SAN FRANCISCO - The California Public Employees' Retirement System, the largest U.S. public pension plan, with $166 billion of assets, was sued yesterday for failing to disclose the fees it pays managers of venture capital and hedge funds.
Taxpayers and state workers who depend on CalPERS for their retirement have a right to a breakdown of costs that amount to about $500 million a year, according to the suit filed by the California First Amendment Coalition in a state court in San Francisco.
Disclosing the fees will help ensure CalPERS isn't overpaying for poor performance and isn't rewarding managers who make political donations to members of its board, according to the suit, which was confirmed by Peter Scheer, the coalition's executive director.
"Only through that kind of transparency can the public hold CalPERS accountable," said the suit from the San Rafael, Calif.-based coalition, founded in 1988 by media organizations to increase public access to government records and proceedings. "The danger of CalPERS operating in secrecy is manifest when one considers the staggering sums of money involved."
Brad Pacheco, a CalPERS spokesman, declined to comment immediately, saying he hasn't seen the lawsuit.
The coalition is being represented by Karl Olson of Levy Ram & Olson, who successfully represented the San Jose Mercury News when it sued CalPERS in 2002 for information on returns from private equity investments. Olson also represented a labor union that succeeded last year in forcing the University of California to reveal similar returns.
Money managers in the United States are under increasing pressure to lower the fees that they charge investors. New York Attorney General Eliot Spitzer has forced firms such as Alliance Capital Management Holding LP to make fee cuts to settle allegations that they allowed favored clients to engage in trading that lowered the returns of long-term mutual fund holders.
CalPERS, ironically, also has been involved in holding corporate toes to the fire by pressuring companies on governance issues and recommending withholding of votes from some board members at annual meetings of companies in which it has investments.
The lawsuit also emerges as state pension funds, including CalPERS, are being required to publish the returns recorded by venture capital managers. CalPERS has declined requests for information about fees, Scheer said in a telephone interview.
The coalition, whose founders include the California Newspaper Publishers Association and Society of Professional Journalists, says it works to resist claims by government agencies for more secrecy and privacy, according to its Web site.
The group has endorsed the adoption of a so-called sunshine amendment in the California constitution that would enshrine the public's right to know about state government. The amendment is scheduled for a vote in November.
Patricia Burgess, CalPERS' assistant chief counsel, wrote to Scheer on June 14, saying that fund costs were a trade secret, the suit alleges. The information that CalPERS calls a trade secret is well known, the suit alleges.

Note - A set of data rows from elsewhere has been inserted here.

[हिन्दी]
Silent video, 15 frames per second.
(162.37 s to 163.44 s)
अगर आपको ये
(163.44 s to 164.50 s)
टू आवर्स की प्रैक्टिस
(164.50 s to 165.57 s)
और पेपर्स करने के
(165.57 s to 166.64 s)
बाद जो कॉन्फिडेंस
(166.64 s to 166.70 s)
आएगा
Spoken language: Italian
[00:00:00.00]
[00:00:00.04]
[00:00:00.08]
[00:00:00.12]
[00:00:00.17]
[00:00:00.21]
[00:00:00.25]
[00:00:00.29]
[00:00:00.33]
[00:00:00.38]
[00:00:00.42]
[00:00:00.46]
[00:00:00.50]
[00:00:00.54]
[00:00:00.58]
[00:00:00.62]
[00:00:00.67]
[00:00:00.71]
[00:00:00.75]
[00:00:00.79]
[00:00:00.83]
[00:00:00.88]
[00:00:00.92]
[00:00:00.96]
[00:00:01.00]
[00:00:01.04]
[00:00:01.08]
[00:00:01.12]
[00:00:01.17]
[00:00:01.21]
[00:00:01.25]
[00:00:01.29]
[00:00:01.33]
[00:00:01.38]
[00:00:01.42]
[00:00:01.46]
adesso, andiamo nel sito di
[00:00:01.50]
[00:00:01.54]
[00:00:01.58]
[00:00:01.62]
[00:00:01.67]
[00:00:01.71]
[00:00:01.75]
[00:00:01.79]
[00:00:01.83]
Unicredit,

Fees in the venture capital and hedge fund business are fairly standard: 2 percent to 2.5 percent of committed capital plus 20 percent of profits for venture firms, and 1 percent to 2 percent of capital plus 20 percent of profits for hedge fund managers. "If VC fund management fees are confidential, they are certainly among the financial community's worst-kept secrets," the suit says.
Management fees became a point of contention between venture capital funds and investors starting in 2001. Firms that had raised record funds of $1 billion or more during the Internet boom halted investments after the stock market slumped, and they still charged annual management fees that in some cases amounted to about $20 million. Investors protested, prompting firms such as Accel Partners and Battery Ventures to lower their fees starting in 2002.
A failure to disclose information on fees prevents funds from competing on price, the suit says.
CalPERS was created by state law in 1932 to provide pensions for state employees. Today, it manages retirement and health benefits for more than 1.4 million workers and retirees.
The pension plan, managed from Sacramento, has pledged about $20.3 billion to about 364 so-called alternative investment funds, according to its Web site. The market value of its alternative assets was $8 billion, or about 5 percent of the pension plan's total assets of $166.3 billion on June 30.